### Try it
Would you quote every entry exactly, dropping only the pictures?

(Stored items)
•••••

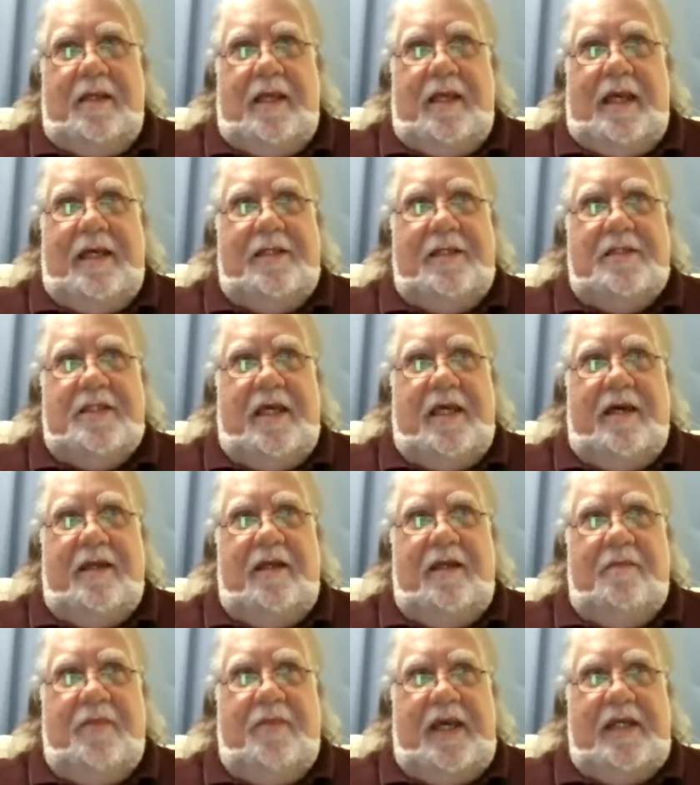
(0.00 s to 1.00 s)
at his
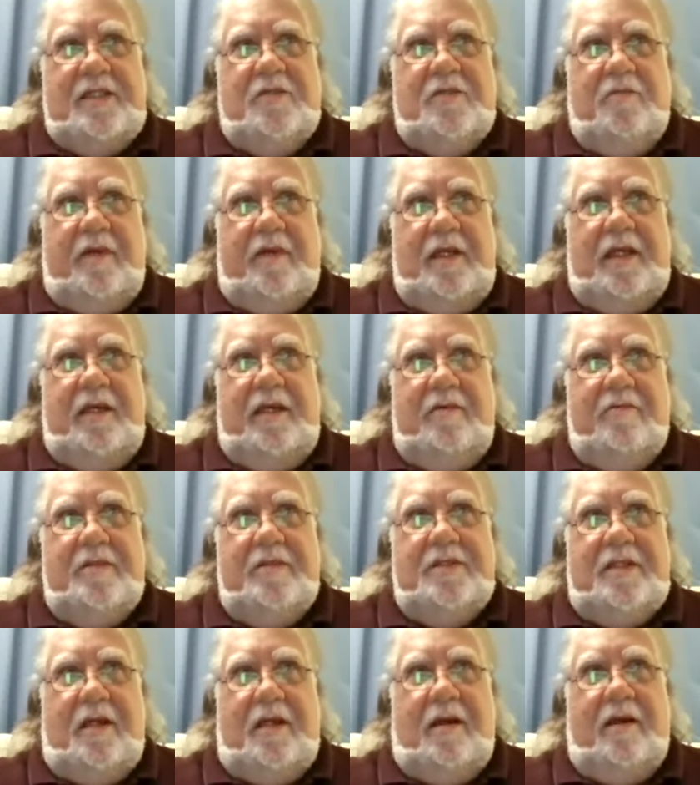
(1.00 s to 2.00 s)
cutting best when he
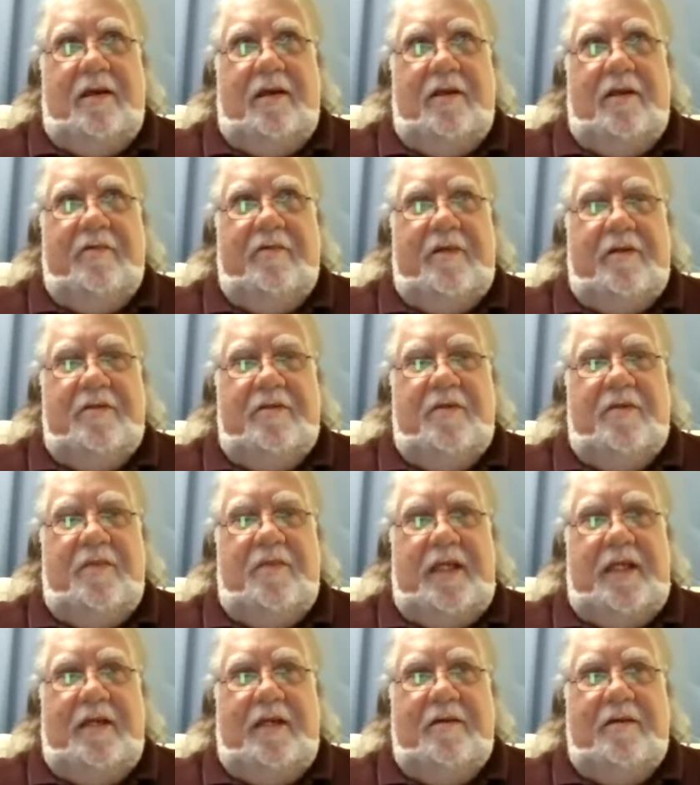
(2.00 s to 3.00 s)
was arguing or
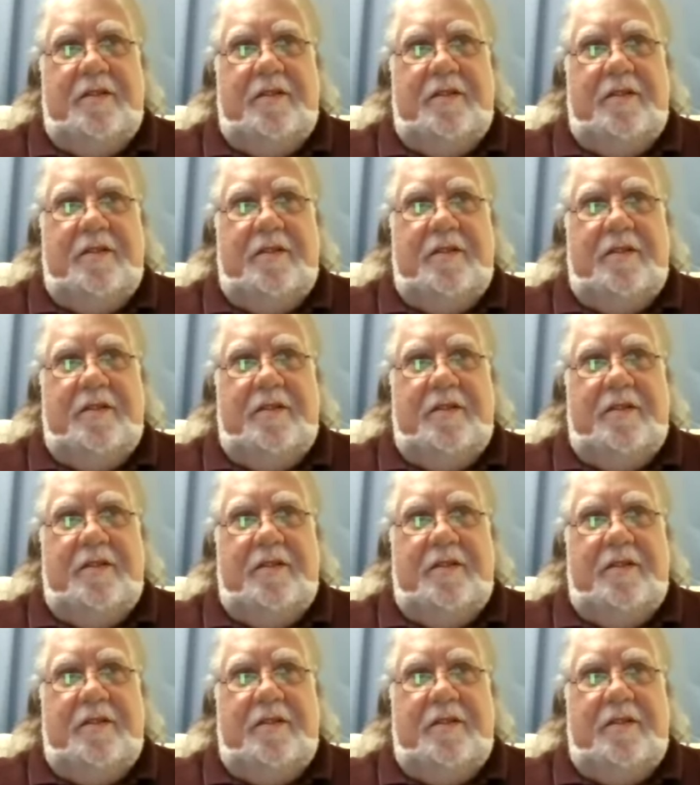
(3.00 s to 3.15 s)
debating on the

•••••

### Exercise answer
(0.00 s to 1.00 s)
at his
(1.00 s to 2.00 s)
cutting best when he
(2.00 s to 3.00 s)
was arguing or
(3.00 s to 3.15 s)
debating on the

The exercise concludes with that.